Дорога местами вилась по самому краю полей, и мужики часто прерывали разговор и, теснясь к канаве, отделявшей дорогу от поля, шли, не сводя глаз с зеленеющих пашен. Длинные полосы озими колыхались, как вода, с радостным шелестом, словно кланялись вернувшимся хозяевам. А мужики пожирали их глазами, многие даже снимали шапки и крестились, и у всех одинаково трепетали сердца в немом и горячем преклонении перед святой и желанной кормилицей-землей.

Разумеется, после первых приветствий разговоры стали еще оживленнее, радость переполняла все сердца, и не одному хотелось крикнуть на весь лес или припасть к этому полю и заплакать.

Одна только Ганка чувствовала себя обделенной. Вот впереди нее, и позади, и по сторонам шумно идут мужики, и к ним нежно льнут жены и дети, о чем-то говорят, смотрят друг другу в глаза. Ей одной не с кем слова молвить. Вся толпа так и бурлит неудержимой радостью, а она, шагая среди них, чувствует себя несчастной, покинутой, одинокой, как засыхающее в роще дерево, на котором даже ворона гнезда не вьет и ни одна птица не сядет. С нею мало кто и здоровался — каждый торопился к своим… что им она? Сколько людей вернулось! Даже Козел тут, и опять придется стеречь от него чуланы да хлевы запирать…

Отпустили самых отчаянных бунтовщиков: брата войта, Гжелю и Матеуша. Только Антека нет… Может быть, она его уже никогда не увидит.

Эти мысли камнем ложились ей на душу, лишали сил, и она уже едва передвигала ноги, но шла с высоко поднятой головой и, как всегда, глядела на всех сурово и гордо.
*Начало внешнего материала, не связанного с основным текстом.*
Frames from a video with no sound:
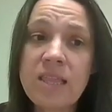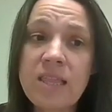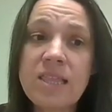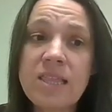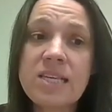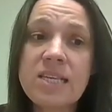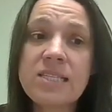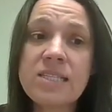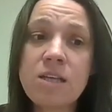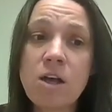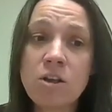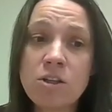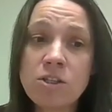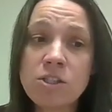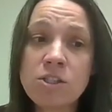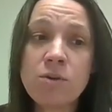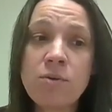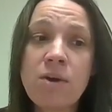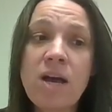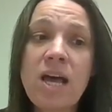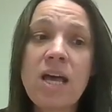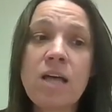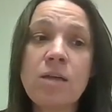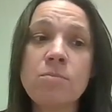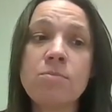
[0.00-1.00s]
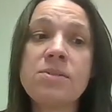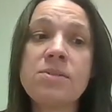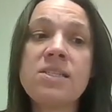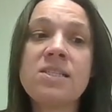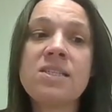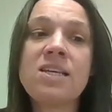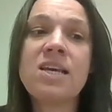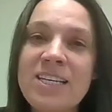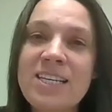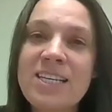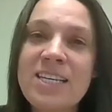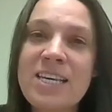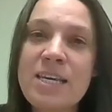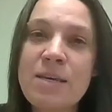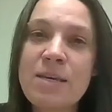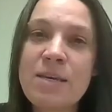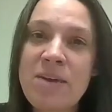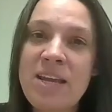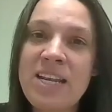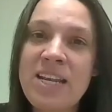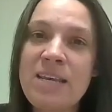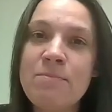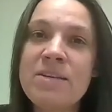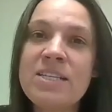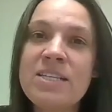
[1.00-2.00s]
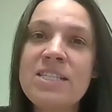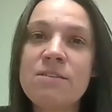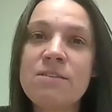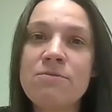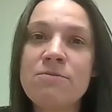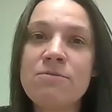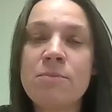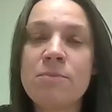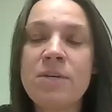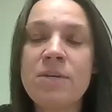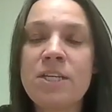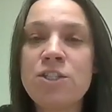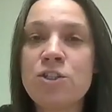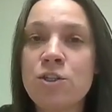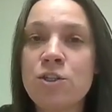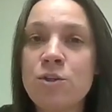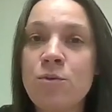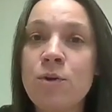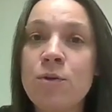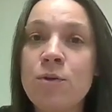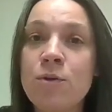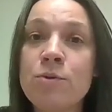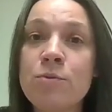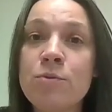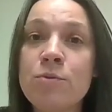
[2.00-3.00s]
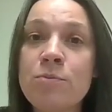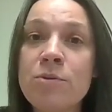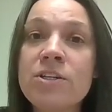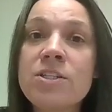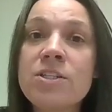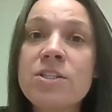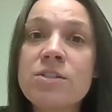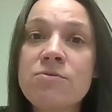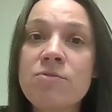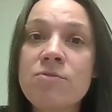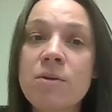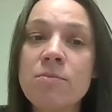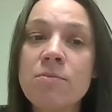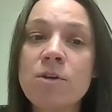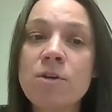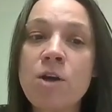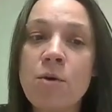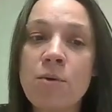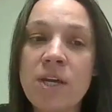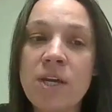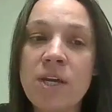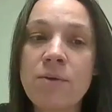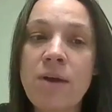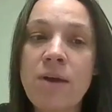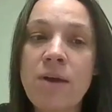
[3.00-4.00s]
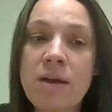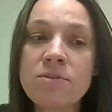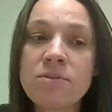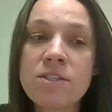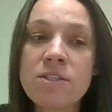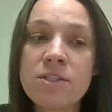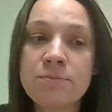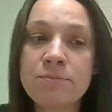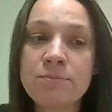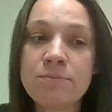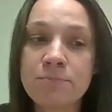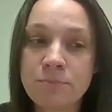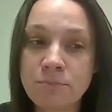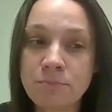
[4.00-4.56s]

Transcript: This also helps keep any misinformation or rumors from going around.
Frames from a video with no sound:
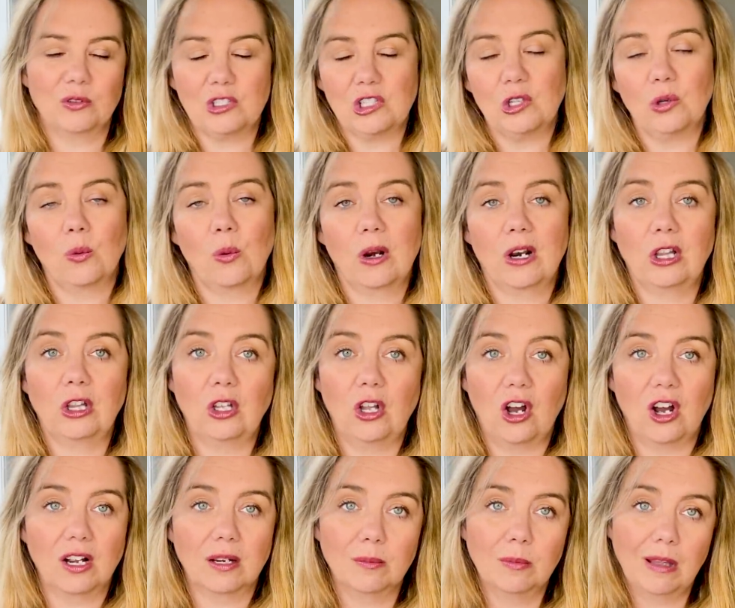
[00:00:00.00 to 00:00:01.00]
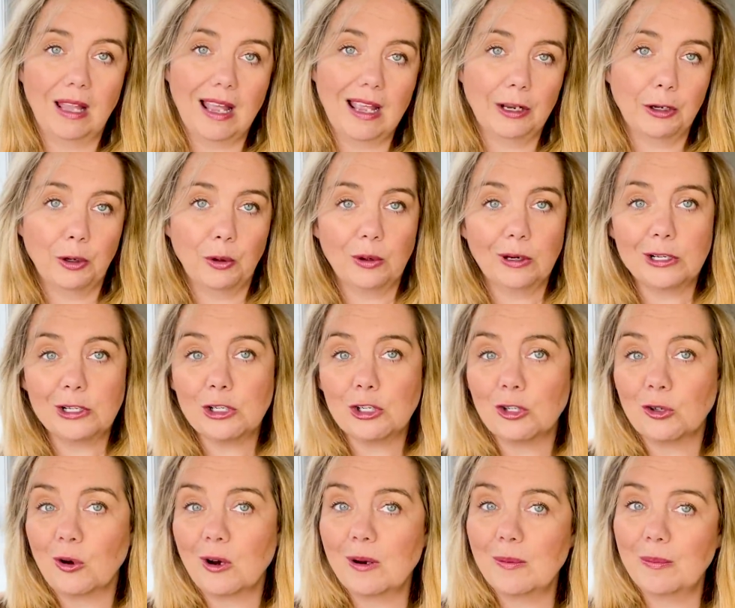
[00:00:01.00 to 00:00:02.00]
well, do you want a long black or a
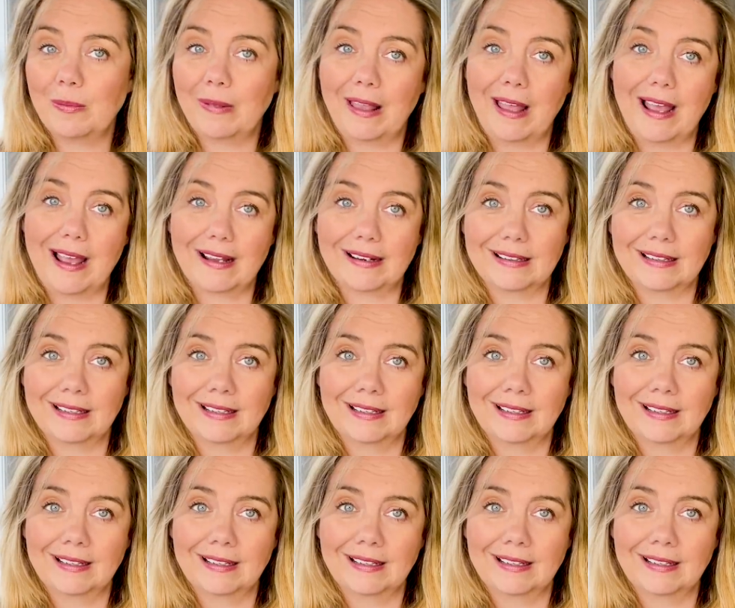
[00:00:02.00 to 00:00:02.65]
short black?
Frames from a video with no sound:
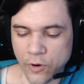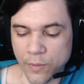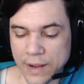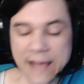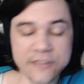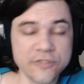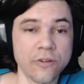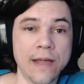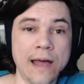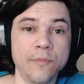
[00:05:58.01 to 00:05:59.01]
But
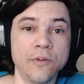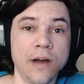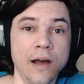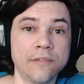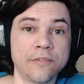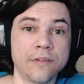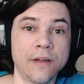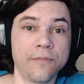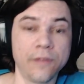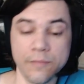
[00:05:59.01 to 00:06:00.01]
Astrolab, you guys are
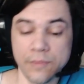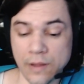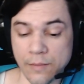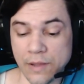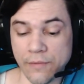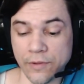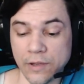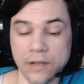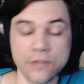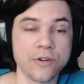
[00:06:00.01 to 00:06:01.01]
definitely, I'm, I'm definitely going
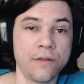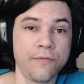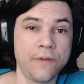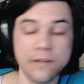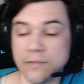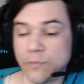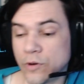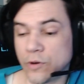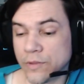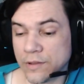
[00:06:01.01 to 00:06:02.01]
to try to find some more
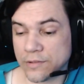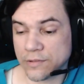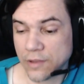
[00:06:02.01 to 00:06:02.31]
of this.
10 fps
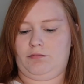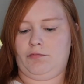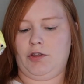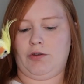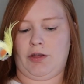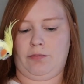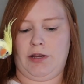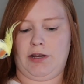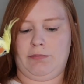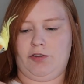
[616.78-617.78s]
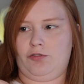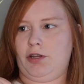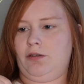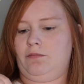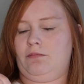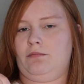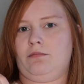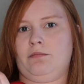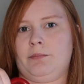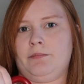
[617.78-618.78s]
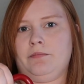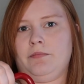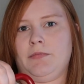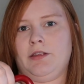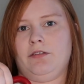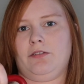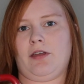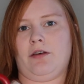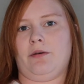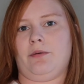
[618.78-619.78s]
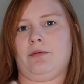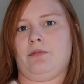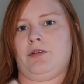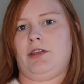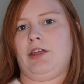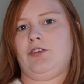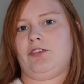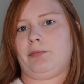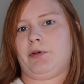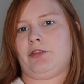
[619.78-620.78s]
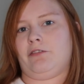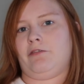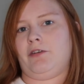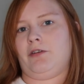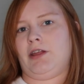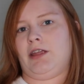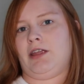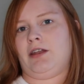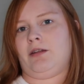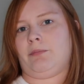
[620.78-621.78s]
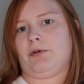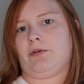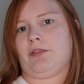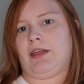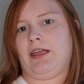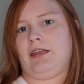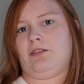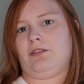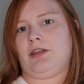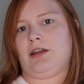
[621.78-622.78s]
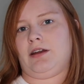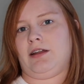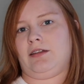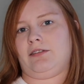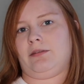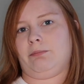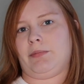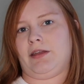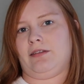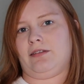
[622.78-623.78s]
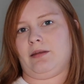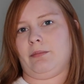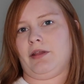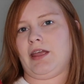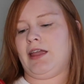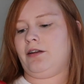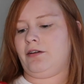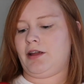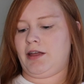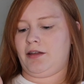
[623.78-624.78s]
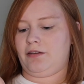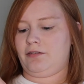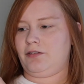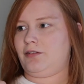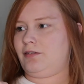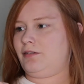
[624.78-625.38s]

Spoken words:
Will you help me demonstrate? So You just put the food in, pull the handle here, and it spins the blade around.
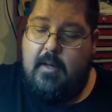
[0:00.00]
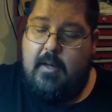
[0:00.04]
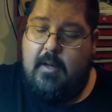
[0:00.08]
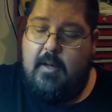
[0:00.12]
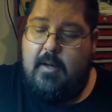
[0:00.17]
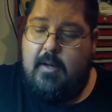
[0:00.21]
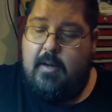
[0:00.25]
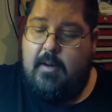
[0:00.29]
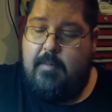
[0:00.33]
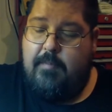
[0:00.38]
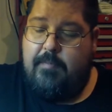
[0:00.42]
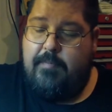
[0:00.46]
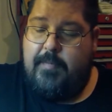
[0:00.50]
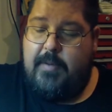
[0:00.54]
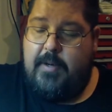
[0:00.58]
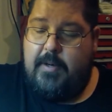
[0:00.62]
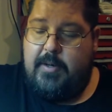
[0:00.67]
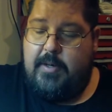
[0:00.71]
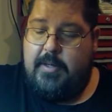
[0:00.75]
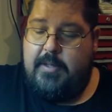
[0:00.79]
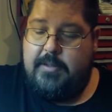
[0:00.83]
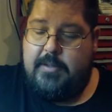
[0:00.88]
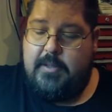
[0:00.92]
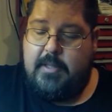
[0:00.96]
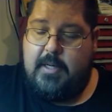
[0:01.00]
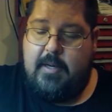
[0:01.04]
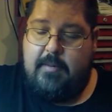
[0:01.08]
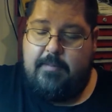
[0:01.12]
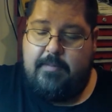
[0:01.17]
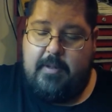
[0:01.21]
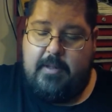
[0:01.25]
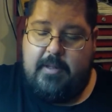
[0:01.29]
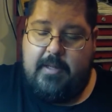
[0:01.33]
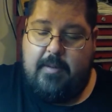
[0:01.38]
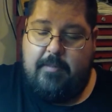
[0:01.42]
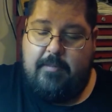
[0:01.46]
There is a
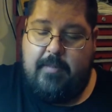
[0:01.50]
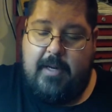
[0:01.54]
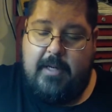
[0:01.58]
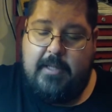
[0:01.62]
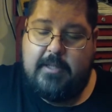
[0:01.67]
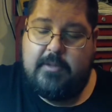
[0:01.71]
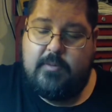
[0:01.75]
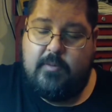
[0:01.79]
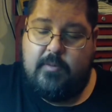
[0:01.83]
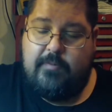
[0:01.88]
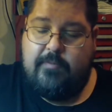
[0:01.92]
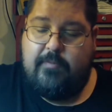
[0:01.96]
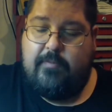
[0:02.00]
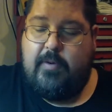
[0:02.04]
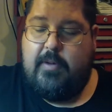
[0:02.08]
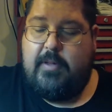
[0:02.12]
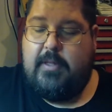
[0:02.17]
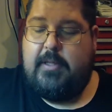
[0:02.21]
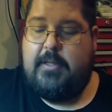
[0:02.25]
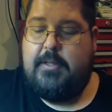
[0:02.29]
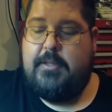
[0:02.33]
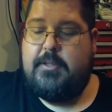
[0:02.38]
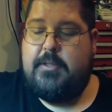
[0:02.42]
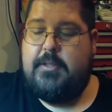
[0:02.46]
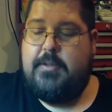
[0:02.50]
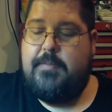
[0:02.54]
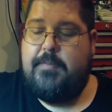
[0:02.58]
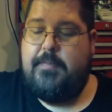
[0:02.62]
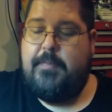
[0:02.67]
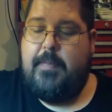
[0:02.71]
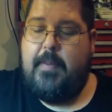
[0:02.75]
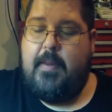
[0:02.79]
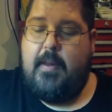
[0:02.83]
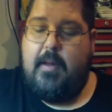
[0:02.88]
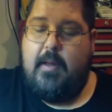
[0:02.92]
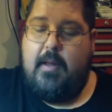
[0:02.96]
company that makes one for these,
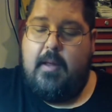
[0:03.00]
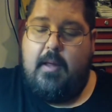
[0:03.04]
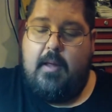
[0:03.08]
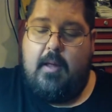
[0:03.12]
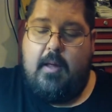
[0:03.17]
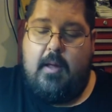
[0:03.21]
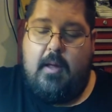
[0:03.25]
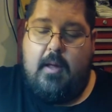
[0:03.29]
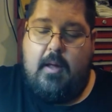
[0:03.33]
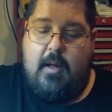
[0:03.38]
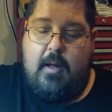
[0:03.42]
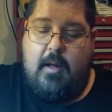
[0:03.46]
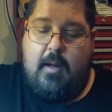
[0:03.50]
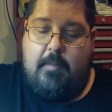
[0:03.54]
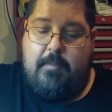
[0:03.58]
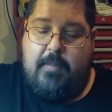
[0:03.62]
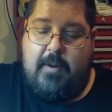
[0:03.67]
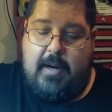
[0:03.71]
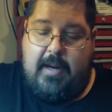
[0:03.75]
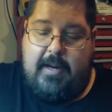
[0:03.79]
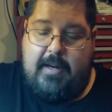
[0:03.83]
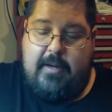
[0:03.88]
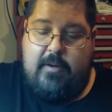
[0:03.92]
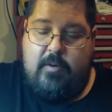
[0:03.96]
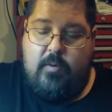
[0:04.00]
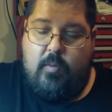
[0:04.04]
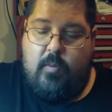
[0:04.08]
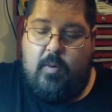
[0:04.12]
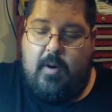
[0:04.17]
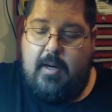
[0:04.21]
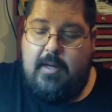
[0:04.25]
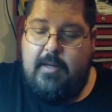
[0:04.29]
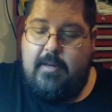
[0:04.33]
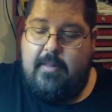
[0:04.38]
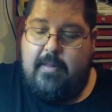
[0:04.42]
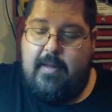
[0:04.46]
but I didn't
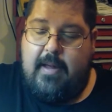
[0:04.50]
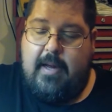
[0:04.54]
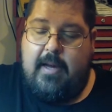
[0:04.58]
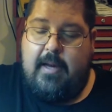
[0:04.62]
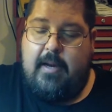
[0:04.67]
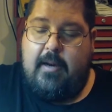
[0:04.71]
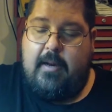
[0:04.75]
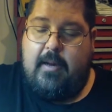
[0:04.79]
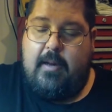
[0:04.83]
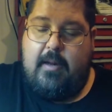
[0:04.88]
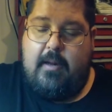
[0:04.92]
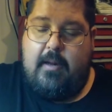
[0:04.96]
want that.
Запевали — она пела с другими, ксендз начинал молиться — и она первая побелевшими губами повторяла за ним молитву. И только во время долгих промежутков, когда рядом слышался взволнованный, горячий шепот, она устремляла суровые глаза на сверкавший впереди крест и старалась сдержать предательские слезы, которые нет-нет да набегали на воспаленные веки… Она даже не решилась спросить у кого-нибудь об Антеке — ведь она могла при этом выдать свою муку! Столько уже выстрадано, так неужели теперь она сдастся, не осилит горя? Нет! Стерпит и это и еще больше! Так она приказывала себе, но чувствовала, что подступают к горлу жгучие слезы, темнеет в глазах, и тоска душит ее все сильнее и сильнее.

Не одной Ганке было так тяжело — не лучше чувствовала себя и Ягуся. Она шла в сторонке, настороженная, как пугливая серна. В первые минуты и она в порыве радости помчалась навстречу мужикам и чуть ли не первая добежала до них. Но никто не выскочил из толпы ей навстречу, никто не обнял, не поцеловал. Еще издали увидела она возвышавшуюся над всеми голову Матеуша, и ее горящие глаза обратились к нему, ожило вдруг давно забытое влечение, и она с радостным криком проталкивалась к нему. Но раньше, чем дошла, уже мать повисла на шее у Матеуша, Настуся обнимала его, младшие дети прыгали вокруг, а солдатка Тереза, красная, как свекла, и заплаканная, держала его за руку, не остерегаясь уже чужих глаз.

Ягусю словно холодной водой окатили. Она выбралась из толпы и побежала в лес, сама не зная, что с ней. Минуту назад ей так страстно хотелось радоваться вместе со всеми, быть в толпе, среди веселого шума приветствий. Ведь и в ней бьется живое, горячее сердце, готовое к порывам восторга и счастливым слезам, а приходится идти одной, в стороне от других, как запаршивевшей собаке!